As of the close of business on September 8, 2020, the record date for the Special Meeting, there were 59,015,141 shares of Company common stock outstanding and entitled to vote. A total of 38,503,130 shares of the Company’s common stock were present in person (virtually) or by proxy at the Special Meeting, representing 65.24% of the total number of shares outstanding and entitled to vote at the Special Meeting and constituting a quorum to conduct business. Set forth below are the results of the proposals voted on at the Special Meeting. Additional information on each of these proposals is contained in the definitive proxy statement/prospectus for the Special Meeting, which was filed by the Company with the Securities and Exchange Commission (the “SEC”) on September 8, 2020.
Proposal 1. The Merger Proposal: To adopt the Merger Agreement (the “Merger Proposal”).
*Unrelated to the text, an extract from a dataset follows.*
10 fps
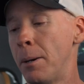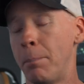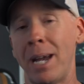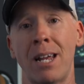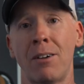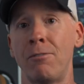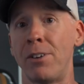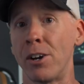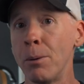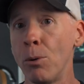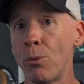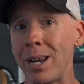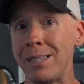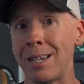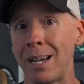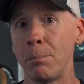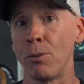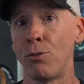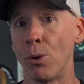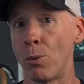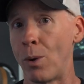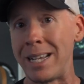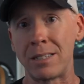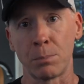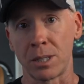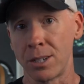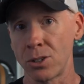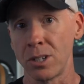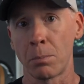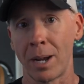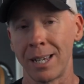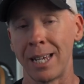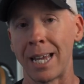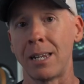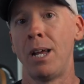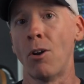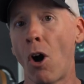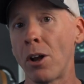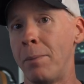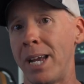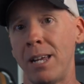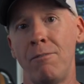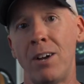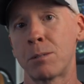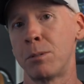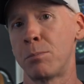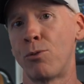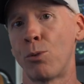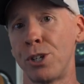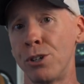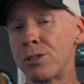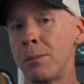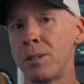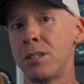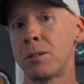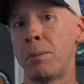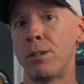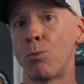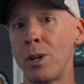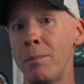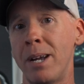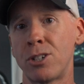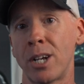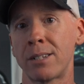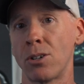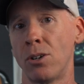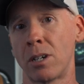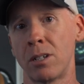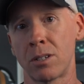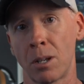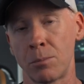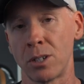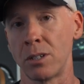Pay down variable rate debt before rates potentially spike again, and automate investments before you're tempted to spend rebate checks on consumption.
The proposal received the following votes:
| | | | | | |
For | | Against | | Abstain | | Broker Non-Vote |
38,027,270 | | 461,154 | | 14,706 | | 0 |
The Merger Proposal was approved by the requisite vote of the Company’s stockholders.
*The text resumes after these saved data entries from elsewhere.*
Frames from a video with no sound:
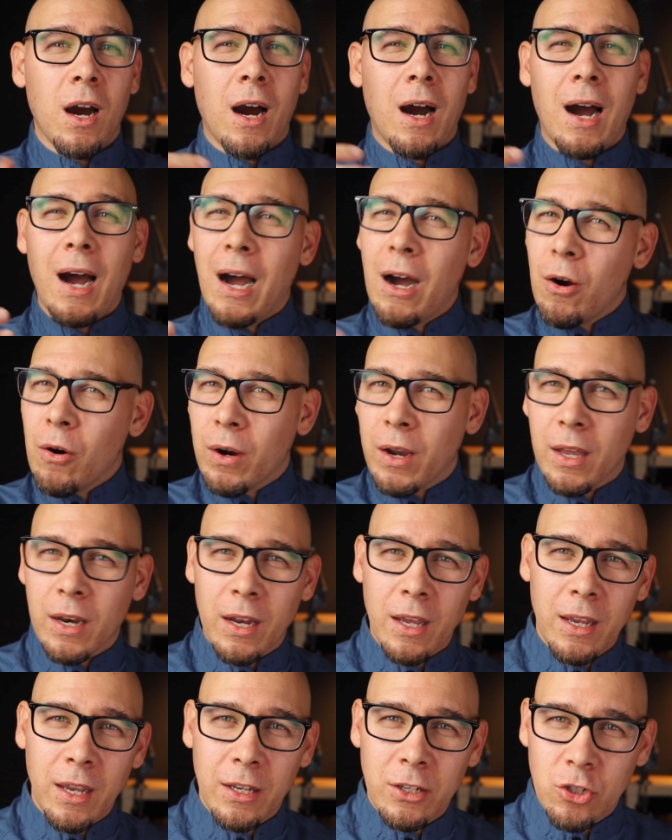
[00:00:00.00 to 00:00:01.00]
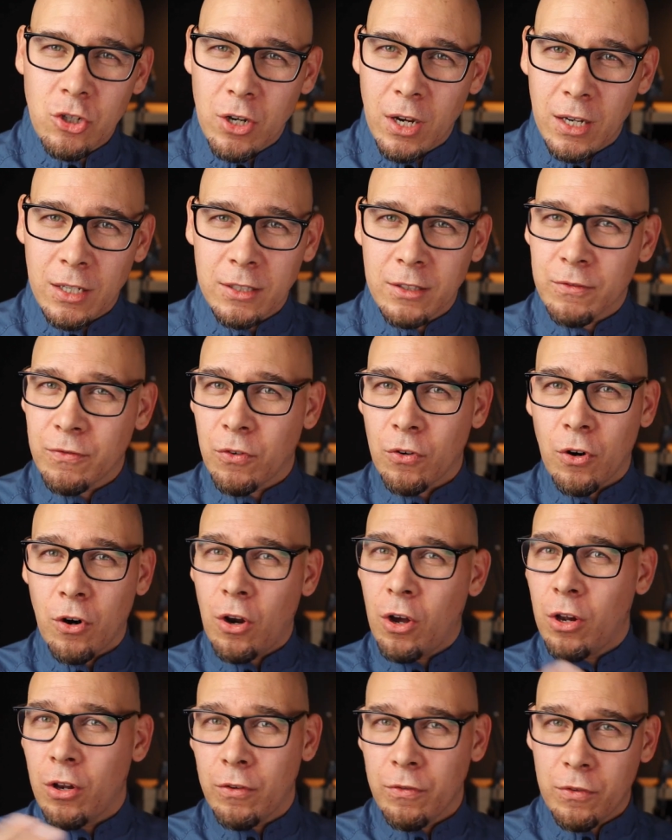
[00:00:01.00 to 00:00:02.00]
how can I adjust for
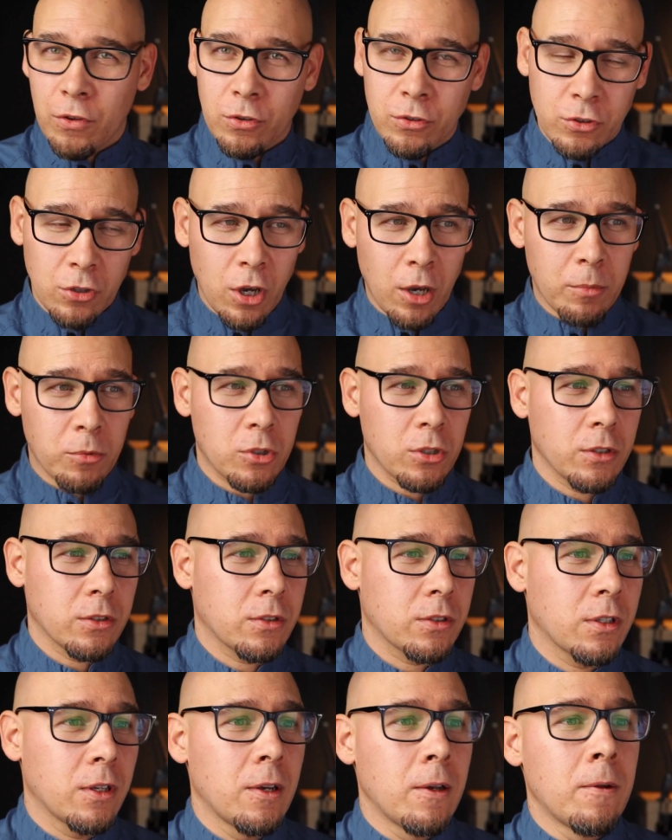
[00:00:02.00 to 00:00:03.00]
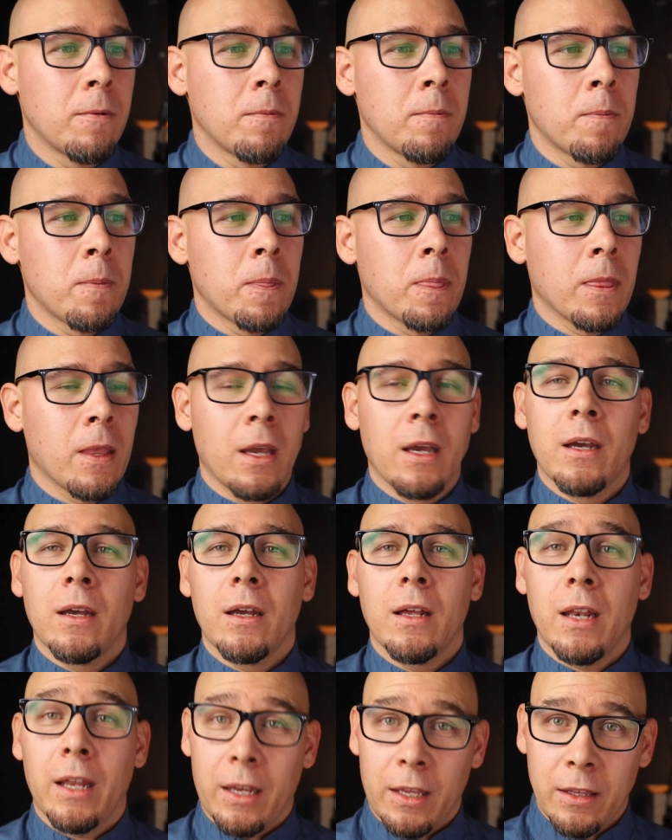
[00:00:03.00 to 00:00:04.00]
all of those options?
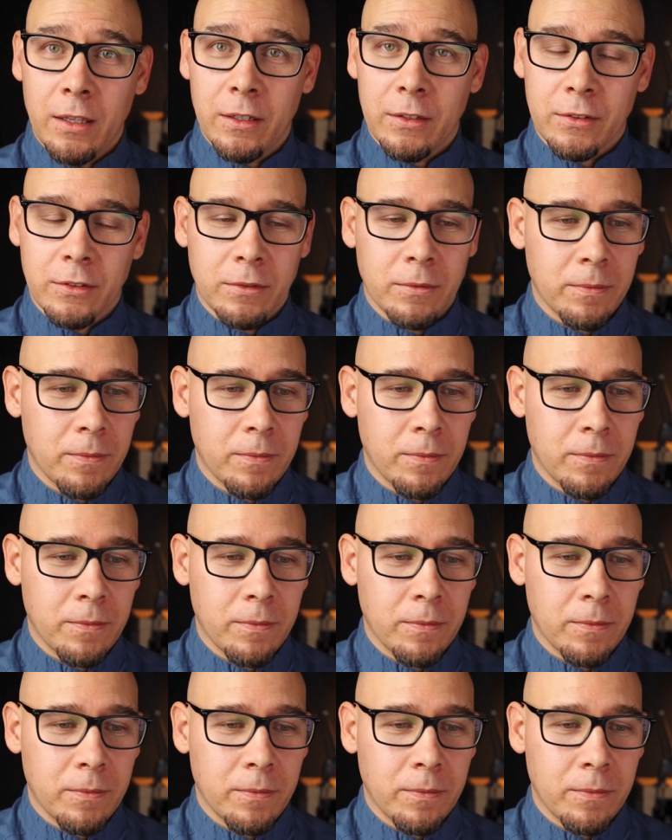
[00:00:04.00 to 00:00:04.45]
Like this.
Proposal 2. The Merger-Related Compensation Proposal: To approve on an advisory (nonbinding) basis the compensation that may be paid or become payable to the Company’s named executive officers that is based on or otherwise relates to the Merger (the “Merger-Related Compensation Proposal”). The proposal received the following votes:
| | | | | | |
For | | Against | | Abstain | | Broker Non-Vote |
18,215,281 | | 19,646,221 | | 641,628 | | 0 |
The Merger-Related Compensation Proposal was not approved, on an advisory basis, by the Company’s stockholders.
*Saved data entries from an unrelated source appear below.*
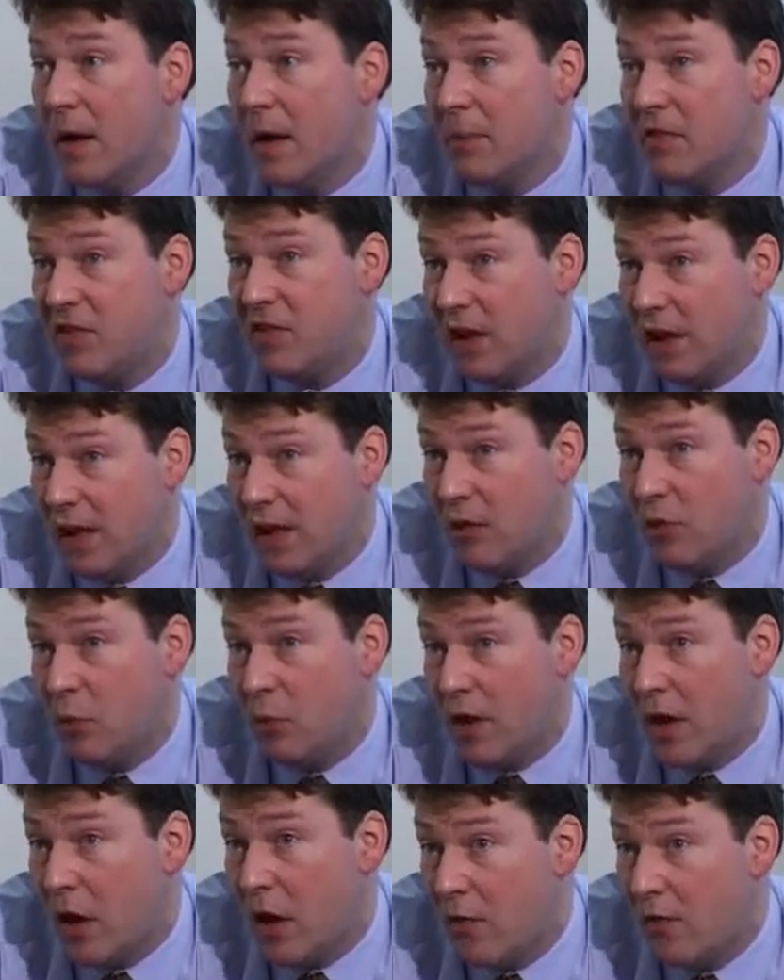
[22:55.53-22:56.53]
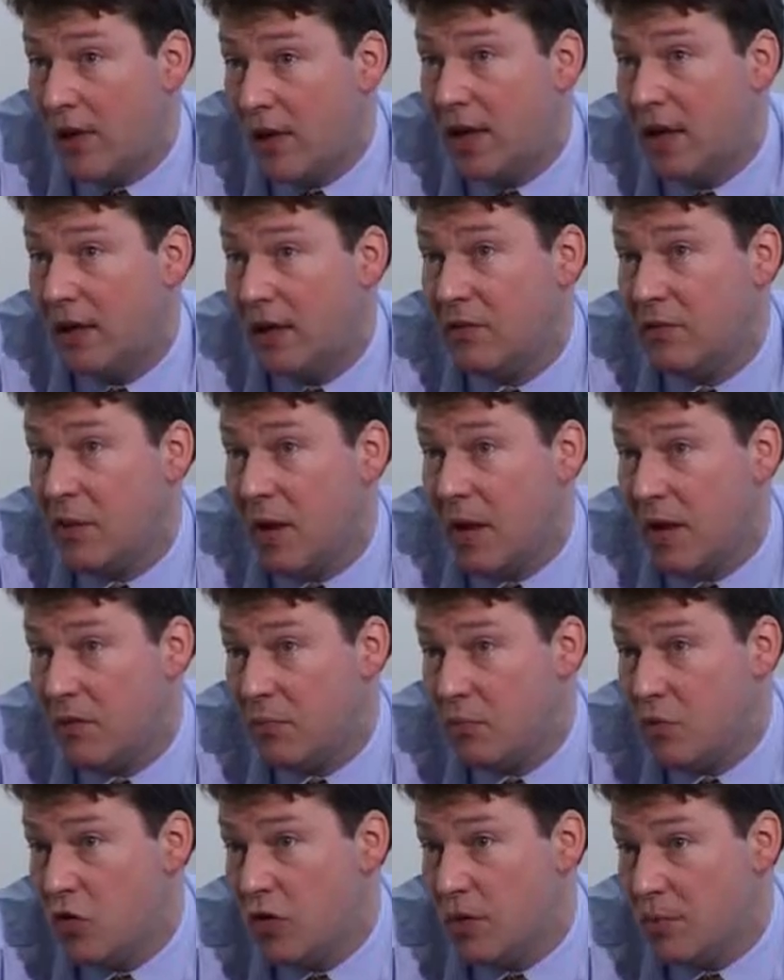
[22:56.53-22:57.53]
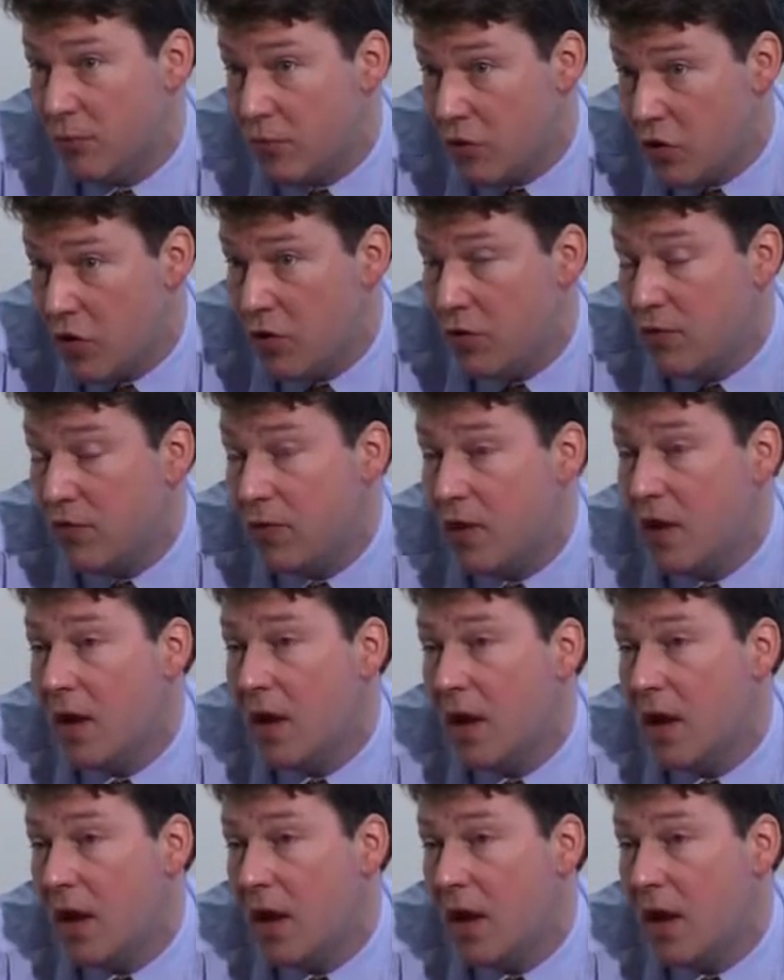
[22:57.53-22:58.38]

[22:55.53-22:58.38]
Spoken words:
particularly when hopefully his mood improves,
Proposal 3. The Adjournment Proposal: To approve the adjournment of the Special Meeting from time to time to a later date or time if necessary or appropriate, including to solicit additional proxies in favor of the Merger Proposal if there are insufficient votes at the time of the Special Meeting to approve the Merger Proposal (the “Adjournment Proposal”). The proposal received the following votes, but such an adjournment was not necessary in light of the approval of Proposal 1:
| | | | | | |
For | | Against | | Abstain | | Broker Non-Vote |
37,171,669 | | 1,211,907 | | 119,554 | | 0 |
Subject to the satisfaction or waiver of the remaining closing conditions, the Merger is expected to close on October 13, 2020.